6. The method of claim 5, wherein, Determining the multiple first weights corresponding to each of the multiple first data includes: Obtain multiple sets of score data, wherein each set of score data includes the weighted scores of the multiple first data; Multiple sets of sorted data are determined based on the multiple sets of score data, wherein each set of sorted data includes the weighted score sorting results of the multiple first data; Based on the multiple sets of score data and the multiple sets of sorted data, a consistency coefficient is determined; If the value of the consistency coefficient is greater than or equal to the second preset threshold, the plurality of first weights are determined based on the plurality of sets of score data; If the consistency coefficient is less than the second preset threshold, the multiple sets of score data are reacquired, and the consistency coefficient is determined based on the reacquired multiple sets of score data until the consistency coefficient is greater than or equal to the second preset threshold.
7. The method of claim 1, wherein, The method further includes: Determine the percentage change corresponding to each of the multiple reference base stations; Based on the initial mapping relationship between multiple preset reference intervals and the multiple degrees of obstruction, the predicted degree of obstruction corresponding to each of the multiple reference base stations is determined; Based on the predicted degree of obstruction and the actual degree of obstruction corresponding to each of the plurality of reference base stations, at least one correction value is determined; The range of the plurality of preset reference intervals is corrected according to the at least one correction value to obtain the plurality of candidate intervals; Determine the target mapping relationship between the plurality of candidate intervals and the degree to which the plurality of candidates are blocked.
8. The method of claim 3, wherein, At least one of the plurality of first data and the plurality of second data includes: traffic data, call volume data, number of users, coverage data, utilization data, number of sampling points, angle of arrival data, number of handovers, and tracking area distribution data.
9. An antenna blockage level determination apparatus, characterized by, include: The first processing unit is used to determine the percentage change corresponding to the target base station based on the real-time performance dataset of the target base station and the benchmark performance dataset corresponding to the target base station; The second processing unit is used to determine the target interval containing the percentage change from multiple candidate intervals based on the percentage change. The third processing unit is used to determine the target blocking degree corresponding to the target base station based on the target mapping relationship between the multiple candidate intervals and the multiple candidate blocking degrees.

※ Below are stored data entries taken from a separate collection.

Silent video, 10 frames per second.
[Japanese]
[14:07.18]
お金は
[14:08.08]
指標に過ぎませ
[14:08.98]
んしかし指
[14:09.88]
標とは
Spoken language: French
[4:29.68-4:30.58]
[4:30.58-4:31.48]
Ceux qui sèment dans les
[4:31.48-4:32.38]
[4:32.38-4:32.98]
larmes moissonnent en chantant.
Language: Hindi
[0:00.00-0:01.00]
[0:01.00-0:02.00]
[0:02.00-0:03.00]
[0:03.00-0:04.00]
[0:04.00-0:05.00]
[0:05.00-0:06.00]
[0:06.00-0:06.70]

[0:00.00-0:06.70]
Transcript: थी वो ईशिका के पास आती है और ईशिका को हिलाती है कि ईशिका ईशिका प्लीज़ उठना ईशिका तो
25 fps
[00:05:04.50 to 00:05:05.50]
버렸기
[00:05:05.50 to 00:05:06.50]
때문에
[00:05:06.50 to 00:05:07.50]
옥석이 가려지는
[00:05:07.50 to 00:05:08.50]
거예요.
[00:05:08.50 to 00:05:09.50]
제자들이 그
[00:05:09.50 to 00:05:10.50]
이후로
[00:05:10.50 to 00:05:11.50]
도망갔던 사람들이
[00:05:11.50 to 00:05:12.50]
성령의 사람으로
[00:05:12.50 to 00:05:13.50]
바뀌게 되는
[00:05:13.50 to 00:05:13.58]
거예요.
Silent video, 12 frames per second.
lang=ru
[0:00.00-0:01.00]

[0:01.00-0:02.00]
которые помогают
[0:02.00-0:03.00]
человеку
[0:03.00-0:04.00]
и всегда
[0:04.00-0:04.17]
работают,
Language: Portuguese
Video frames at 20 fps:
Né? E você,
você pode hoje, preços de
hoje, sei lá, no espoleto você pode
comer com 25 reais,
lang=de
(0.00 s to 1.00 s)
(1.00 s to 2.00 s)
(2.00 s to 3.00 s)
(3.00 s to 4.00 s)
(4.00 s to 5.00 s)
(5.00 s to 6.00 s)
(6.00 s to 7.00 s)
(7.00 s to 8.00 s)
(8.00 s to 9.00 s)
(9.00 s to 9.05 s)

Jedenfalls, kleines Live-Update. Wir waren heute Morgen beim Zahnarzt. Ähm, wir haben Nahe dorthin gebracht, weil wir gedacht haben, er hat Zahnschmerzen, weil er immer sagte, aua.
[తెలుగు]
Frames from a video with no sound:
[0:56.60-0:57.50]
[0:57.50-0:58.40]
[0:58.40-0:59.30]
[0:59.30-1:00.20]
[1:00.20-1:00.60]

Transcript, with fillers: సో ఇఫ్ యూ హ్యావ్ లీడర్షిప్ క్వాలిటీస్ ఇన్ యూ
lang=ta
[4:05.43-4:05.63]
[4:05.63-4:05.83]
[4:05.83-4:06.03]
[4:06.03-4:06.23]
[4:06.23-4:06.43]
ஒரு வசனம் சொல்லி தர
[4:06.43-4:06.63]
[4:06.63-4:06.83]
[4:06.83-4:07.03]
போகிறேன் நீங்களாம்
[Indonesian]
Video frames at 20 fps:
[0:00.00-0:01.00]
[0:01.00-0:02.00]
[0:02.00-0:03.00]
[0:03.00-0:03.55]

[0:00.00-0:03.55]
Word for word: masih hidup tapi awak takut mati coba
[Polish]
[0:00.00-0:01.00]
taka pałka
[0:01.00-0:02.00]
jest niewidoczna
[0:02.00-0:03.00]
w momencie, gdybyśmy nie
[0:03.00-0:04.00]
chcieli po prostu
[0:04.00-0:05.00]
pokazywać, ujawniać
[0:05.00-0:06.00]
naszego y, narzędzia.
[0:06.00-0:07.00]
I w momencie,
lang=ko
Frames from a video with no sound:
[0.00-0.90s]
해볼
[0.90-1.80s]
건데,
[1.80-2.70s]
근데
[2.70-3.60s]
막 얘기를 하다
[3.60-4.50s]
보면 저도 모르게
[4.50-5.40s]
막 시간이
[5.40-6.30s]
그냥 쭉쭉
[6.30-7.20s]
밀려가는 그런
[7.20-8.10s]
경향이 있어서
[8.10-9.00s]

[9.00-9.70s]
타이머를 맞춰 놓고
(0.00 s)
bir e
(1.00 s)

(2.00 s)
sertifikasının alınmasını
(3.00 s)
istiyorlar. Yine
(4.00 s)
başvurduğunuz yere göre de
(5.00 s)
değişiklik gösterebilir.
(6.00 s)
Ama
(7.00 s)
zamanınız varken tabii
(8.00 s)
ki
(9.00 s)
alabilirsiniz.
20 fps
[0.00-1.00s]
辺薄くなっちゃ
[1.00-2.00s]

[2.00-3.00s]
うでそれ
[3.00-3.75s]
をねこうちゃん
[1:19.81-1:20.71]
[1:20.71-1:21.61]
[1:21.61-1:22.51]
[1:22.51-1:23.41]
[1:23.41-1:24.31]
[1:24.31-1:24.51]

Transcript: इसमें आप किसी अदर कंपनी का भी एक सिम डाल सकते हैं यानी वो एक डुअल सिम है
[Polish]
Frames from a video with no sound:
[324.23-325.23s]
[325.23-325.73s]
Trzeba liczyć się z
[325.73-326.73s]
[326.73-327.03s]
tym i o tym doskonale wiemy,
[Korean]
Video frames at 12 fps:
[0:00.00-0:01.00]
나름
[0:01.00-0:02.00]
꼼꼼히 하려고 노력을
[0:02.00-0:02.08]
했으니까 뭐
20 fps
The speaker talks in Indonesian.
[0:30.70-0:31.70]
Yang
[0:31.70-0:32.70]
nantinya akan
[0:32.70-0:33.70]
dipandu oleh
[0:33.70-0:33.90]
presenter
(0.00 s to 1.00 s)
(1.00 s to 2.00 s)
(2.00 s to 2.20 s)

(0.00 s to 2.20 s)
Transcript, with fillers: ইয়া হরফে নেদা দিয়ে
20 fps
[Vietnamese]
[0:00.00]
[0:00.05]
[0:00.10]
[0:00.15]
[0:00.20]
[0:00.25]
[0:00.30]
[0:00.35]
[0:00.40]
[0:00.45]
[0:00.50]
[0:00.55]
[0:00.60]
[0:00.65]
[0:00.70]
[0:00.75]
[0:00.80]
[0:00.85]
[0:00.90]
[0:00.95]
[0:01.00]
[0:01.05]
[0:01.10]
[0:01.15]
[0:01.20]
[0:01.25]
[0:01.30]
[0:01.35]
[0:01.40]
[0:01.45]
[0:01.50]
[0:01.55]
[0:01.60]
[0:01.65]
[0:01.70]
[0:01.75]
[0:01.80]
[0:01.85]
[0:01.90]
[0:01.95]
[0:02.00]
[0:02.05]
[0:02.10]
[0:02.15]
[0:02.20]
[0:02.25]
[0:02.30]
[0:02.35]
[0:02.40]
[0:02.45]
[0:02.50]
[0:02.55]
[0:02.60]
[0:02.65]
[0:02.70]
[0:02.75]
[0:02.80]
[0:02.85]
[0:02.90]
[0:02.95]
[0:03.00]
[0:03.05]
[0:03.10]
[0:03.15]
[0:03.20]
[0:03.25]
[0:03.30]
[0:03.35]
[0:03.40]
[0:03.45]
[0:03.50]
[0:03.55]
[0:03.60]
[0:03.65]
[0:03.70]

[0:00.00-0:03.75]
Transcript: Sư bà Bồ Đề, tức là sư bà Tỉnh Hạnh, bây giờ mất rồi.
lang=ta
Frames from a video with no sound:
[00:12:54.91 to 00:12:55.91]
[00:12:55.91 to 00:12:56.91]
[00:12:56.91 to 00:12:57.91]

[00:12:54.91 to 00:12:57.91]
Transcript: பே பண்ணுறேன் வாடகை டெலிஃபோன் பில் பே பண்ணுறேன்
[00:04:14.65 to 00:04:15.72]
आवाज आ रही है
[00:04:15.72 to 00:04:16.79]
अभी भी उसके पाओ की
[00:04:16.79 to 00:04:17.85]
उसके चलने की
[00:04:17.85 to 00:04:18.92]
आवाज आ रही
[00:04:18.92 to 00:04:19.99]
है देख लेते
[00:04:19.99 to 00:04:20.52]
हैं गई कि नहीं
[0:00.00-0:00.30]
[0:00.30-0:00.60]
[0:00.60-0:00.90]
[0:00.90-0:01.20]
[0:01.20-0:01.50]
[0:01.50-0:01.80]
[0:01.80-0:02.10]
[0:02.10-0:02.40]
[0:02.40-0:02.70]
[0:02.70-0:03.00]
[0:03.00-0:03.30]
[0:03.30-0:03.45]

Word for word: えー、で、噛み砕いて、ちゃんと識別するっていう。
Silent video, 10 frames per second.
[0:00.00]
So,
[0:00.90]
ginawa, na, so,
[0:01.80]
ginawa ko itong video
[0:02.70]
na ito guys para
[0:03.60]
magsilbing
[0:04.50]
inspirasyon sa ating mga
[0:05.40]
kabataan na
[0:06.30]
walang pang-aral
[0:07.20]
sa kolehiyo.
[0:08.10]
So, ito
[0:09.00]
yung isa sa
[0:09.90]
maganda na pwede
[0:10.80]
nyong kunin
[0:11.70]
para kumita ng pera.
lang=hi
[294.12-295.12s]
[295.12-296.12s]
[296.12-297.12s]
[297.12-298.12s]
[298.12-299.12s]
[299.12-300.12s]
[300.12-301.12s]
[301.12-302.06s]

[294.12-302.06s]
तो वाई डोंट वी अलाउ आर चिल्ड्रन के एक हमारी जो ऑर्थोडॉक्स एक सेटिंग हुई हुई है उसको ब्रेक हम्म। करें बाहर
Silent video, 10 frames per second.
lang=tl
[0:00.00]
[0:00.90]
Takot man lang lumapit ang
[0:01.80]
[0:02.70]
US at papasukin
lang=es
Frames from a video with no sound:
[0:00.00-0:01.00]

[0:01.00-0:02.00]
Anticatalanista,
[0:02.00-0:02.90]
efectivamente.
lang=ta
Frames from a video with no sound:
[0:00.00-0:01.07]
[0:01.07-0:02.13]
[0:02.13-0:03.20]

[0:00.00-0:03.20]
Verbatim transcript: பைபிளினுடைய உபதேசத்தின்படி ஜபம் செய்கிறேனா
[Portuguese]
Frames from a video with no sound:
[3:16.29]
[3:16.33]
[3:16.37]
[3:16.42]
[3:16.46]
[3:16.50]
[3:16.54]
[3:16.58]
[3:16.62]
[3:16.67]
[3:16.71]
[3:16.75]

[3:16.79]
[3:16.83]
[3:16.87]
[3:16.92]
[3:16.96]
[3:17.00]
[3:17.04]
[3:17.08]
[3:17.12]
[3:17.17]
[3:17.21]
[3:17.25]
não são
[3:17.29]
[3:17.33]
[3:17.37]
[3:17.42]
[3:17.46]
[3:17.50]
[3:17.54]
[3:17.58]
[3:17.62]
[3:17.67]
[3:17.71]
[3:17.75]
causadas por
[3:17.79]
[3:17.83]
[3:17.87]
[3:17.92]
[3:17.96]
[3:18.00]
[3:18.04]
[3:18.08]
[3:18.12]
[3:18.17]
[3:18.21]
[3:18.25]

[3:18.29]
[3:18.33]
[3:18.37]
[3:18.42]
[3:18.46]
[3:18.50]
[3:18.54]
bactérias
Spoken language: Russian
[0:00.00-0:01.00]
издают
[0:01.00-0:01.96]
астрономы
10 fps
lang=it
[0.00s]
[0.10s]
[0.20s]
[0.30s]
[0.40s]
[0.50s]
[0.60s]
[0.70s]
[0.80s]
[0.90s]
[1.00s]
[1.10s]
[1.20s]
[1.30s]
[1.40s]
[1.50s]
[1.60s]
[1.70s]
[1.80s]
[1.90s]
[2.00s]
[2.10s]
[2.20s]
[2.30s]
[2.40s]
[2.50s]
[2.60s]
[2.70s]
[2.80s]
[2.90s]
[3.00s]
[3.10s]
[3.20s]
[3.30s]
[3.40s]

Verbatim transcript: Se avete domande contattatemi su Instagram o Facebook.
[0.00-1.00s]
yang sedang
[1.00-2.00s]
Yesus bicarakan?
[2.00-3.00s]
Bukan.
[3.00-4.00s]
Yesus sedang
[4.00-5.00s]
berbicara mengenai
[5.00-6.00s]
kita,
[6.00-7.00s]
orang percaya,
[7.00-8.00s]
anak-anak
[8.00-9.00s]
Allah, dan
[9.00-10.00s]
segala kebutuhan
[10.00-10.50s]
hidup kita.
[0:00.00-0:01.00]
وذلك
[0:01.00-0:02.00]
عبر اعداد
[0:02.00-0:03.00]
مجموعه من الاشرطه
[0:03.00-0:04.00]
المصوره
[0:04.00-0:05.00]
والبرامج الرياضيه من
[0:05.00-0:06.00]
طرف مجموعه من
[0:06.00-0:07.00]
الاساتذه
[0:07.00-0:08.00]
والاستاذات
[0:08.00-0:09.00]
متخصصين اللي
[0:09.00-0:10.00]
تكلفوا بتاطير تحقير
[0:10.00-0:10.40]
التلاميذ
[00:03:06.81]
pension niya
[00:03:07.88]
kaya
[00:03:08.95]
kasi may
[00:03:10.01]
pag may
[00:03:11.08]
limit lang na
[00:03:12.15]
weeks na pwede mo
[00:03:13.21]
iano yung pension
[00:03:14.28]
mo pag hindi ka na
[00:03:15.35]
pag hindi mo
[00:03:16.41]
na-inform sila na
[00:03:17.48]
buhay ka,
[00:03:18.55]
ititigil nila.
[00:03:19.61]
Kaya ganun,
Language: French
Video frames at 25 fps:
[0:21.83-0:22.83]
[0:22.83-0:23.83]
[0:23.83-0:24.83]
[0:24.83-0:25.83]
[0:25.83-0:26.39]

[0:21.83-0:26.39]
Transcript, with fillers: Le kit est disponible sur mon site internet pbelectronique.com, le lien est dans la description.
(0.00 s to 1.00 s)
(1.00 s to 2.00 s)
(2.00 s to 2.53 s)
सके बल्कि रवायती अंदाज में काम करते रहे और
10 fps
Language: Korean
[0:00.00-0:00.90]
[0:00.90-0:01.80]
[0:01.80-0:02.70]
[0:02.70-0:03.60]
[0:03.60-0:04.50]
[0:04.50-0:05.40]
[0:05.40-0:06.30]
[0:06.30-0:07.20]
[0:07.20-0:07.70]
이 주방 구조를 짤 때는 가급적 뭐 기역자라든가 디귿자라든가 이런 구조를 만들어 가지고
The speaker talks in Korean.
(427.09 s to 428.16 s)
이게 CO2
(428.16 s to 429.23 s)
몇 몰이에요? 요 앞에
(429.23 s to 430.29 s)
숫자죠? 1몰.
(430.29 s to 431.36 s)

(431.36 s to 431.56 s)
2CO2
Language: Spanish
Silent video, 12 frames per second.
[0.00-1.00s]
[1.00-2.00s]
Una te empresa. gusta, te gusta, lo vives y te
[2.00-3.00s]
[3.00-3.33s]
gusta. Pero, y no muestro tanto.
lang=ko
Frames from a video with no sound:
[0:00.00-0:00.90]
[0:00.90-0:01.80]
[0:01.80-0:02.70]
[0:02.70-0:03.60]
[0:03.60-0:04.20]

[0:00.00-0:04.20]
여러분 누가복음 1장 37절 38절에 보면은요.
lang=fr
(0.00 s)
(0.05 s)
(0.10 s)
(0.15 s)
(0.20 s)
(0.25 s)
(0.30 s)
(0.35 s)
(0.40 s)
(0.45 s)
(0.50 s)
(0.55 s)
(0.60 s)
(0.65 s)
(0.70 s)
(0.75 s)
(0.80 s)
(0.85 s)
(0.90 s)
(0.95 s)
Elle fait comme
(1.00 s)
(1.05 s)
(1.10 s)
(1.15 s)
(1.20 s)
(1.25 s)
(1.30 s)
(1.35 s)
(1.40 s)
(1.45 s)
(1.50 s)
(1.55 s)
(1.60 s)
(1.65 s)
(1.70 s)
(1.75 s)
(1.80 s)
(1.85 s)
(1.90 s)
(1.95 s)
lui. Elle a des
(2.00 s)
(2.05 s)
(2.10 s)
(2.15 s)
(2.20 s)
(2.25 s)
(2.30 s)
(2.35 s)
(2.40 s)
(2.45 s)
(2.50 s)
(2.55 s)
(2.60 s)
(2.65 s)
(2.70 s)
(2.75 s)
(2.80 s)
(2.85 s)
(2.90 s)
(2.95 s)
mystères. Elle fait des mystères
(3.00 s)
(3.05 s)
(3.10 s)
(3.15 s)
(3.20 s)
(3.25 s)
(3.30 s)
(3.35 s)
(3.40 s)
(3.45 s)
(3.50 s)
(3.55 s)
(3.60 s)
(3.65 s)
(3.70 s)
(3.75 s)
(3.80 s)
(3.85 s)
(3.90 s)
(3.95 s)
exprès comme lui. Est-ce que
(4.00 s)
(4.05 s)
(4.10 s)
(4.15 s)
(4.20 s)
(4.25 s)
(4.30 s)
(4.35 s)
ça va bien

10. An electronic device, characterized in that, include: One or more processors; A storage device communicatively connected to the one or more processors, wherein one or more programs are stored; When the one or more programs are executed by the one or more processors, the one or more processors cause the one or more processors to implement the method of any one of claims 1-8.
11. A non-transitory computer-readable storage medium storing computer instructions, characterized in that, The computer instructions are used to cause the computer to perform the method according to any one of claims 1-8.
12. A computer program product, characterized in that, Includes a computer program that, when executed by a processor, implements the method according to any one of claims 1-8.